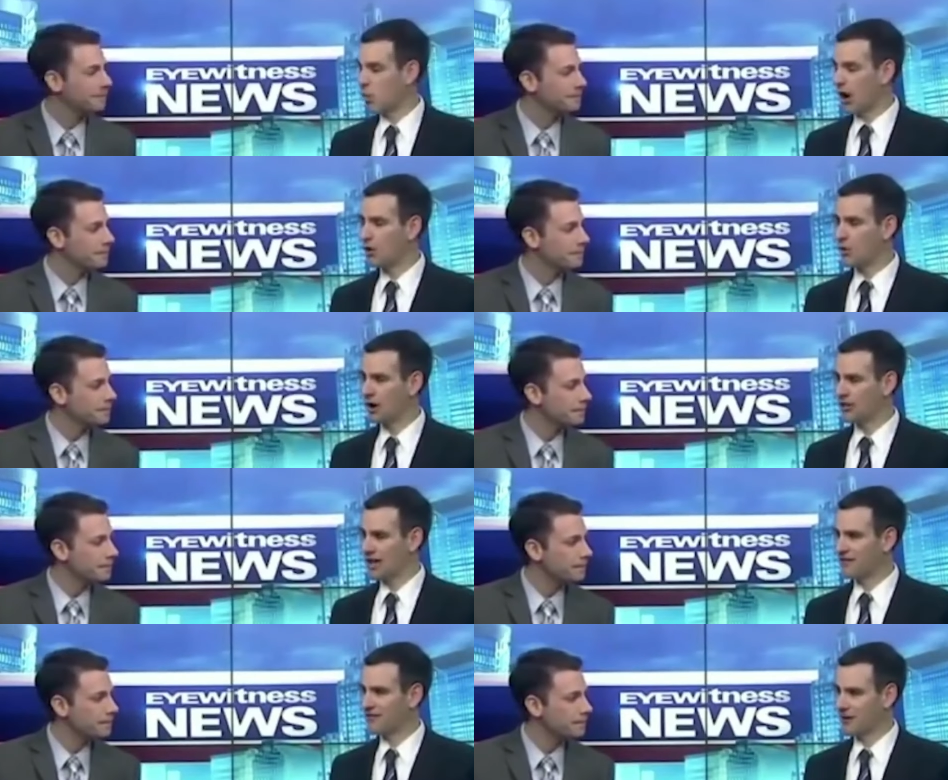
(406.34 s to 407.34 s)
Speaker 1: What a way
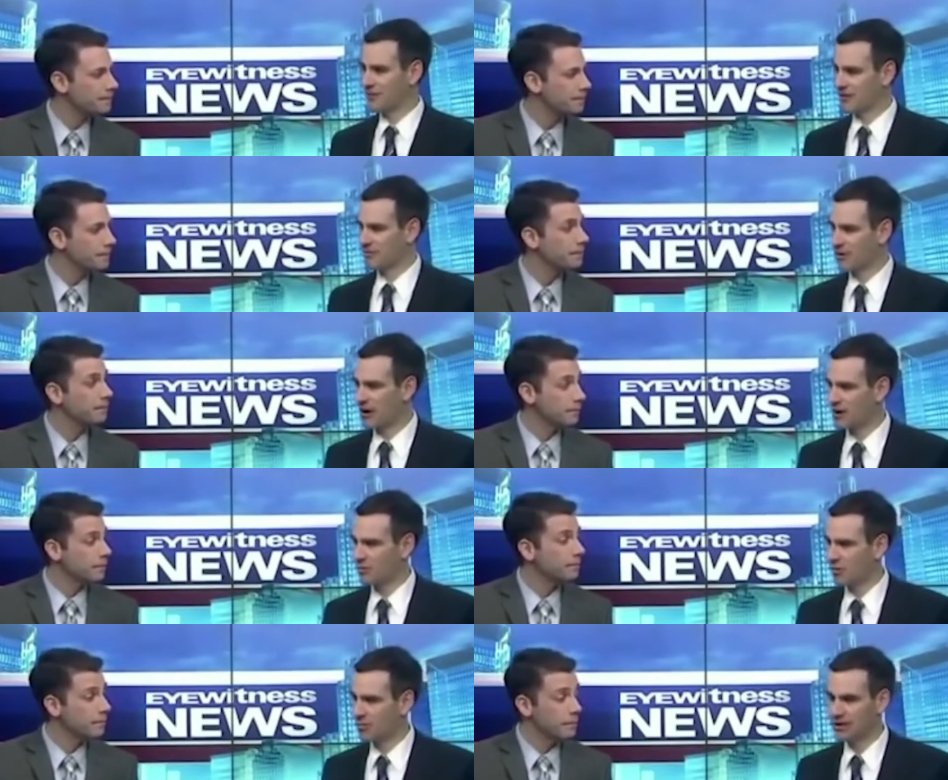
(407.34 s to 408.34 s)
to end February,
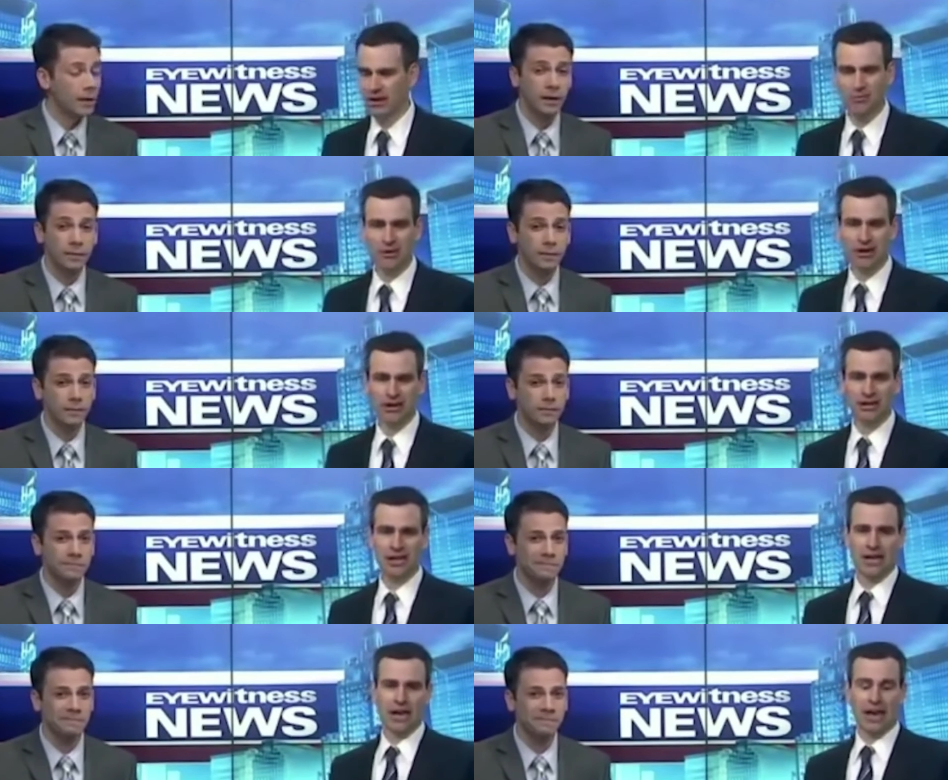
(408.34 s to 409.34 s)
Brian. We'll be bringing
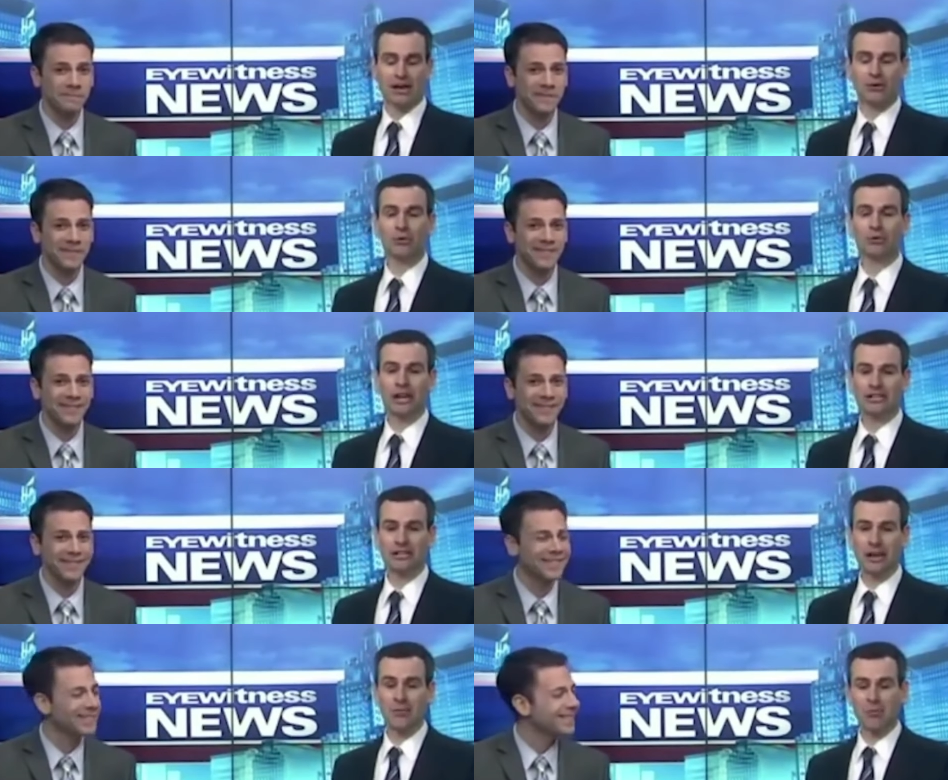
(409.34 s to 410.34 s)
in a cool day
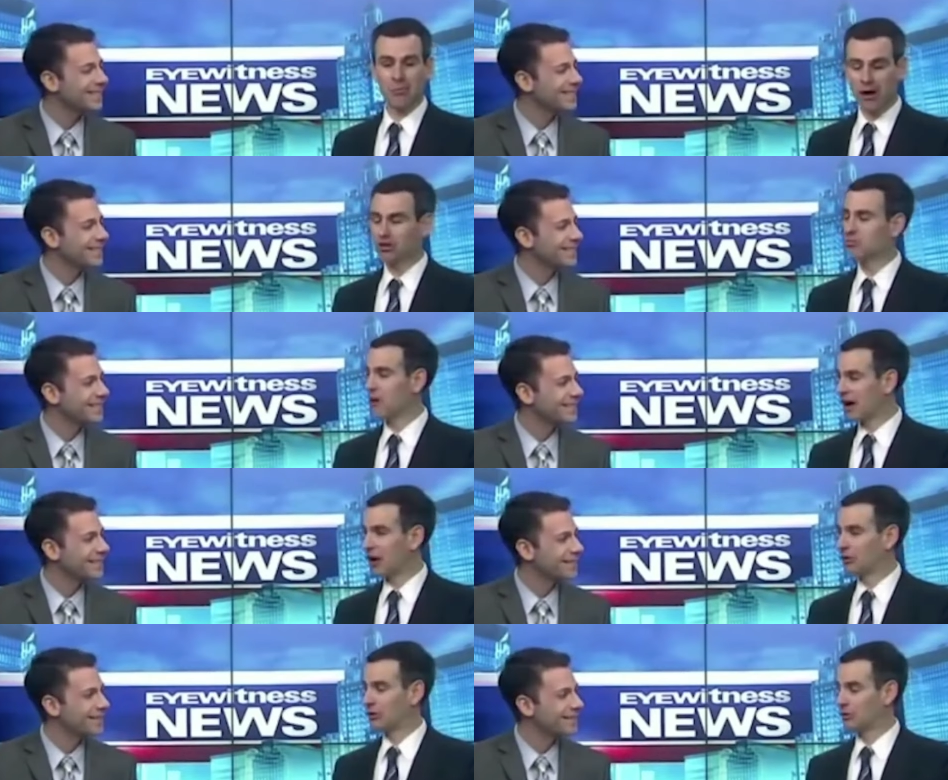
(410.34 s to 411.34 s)
today, but much
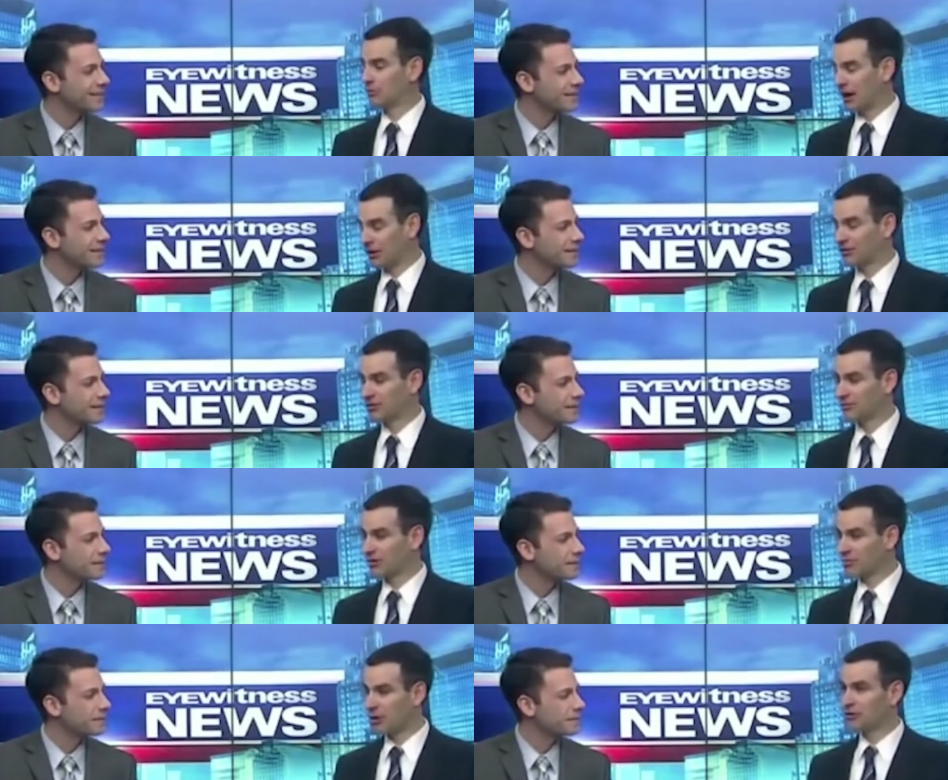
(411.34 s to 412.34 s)
milder
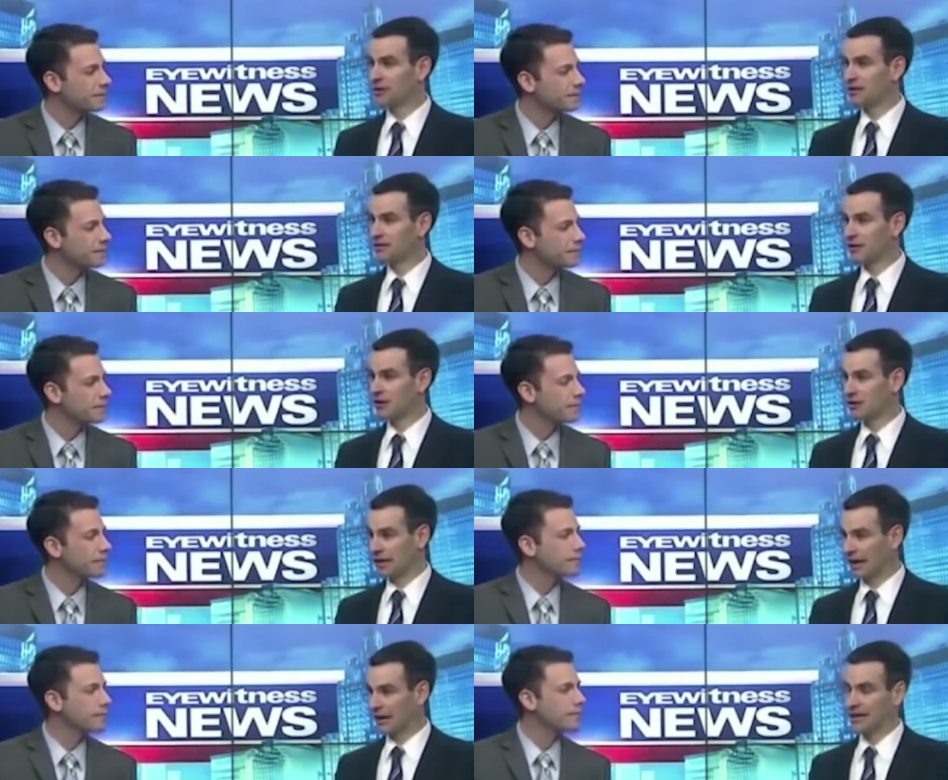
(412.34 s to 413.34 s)
tomorrow. Both days, though, you
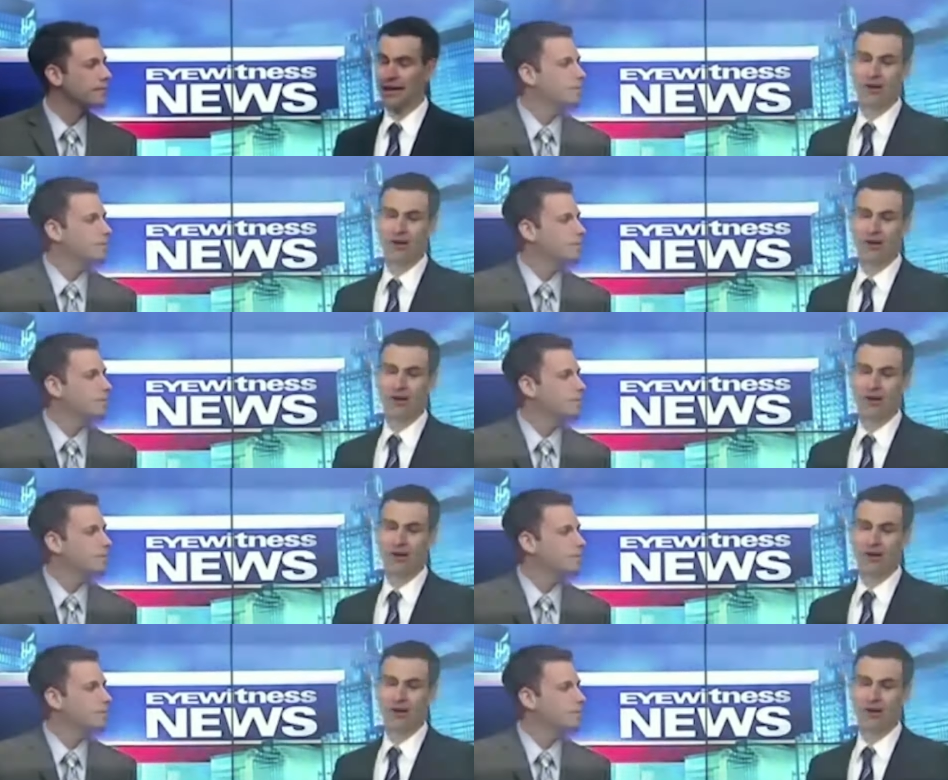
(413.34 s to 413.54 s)
can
+++
| TASK GOAL |
Leave out the pictures and reproduce the rest of the listing exactly.

| WRITTEN RESPONSE |
(406.34 s to 407.34 s)
Speaker 1: What a way
(407.34 s to 408.34 s)
to end February,
(408.34 s to 409.34 s)
Brian. We'll be bringing
(409.34 s to 410.34 s)
in a cool day
(410.34 s to 411.34 s)
today, but much
(411.34 s to 412.34 s)
milder
(412.34 s to 413.34 s)
tomorrow. Both days, though, you
(413.34 s to 413.54 s)
can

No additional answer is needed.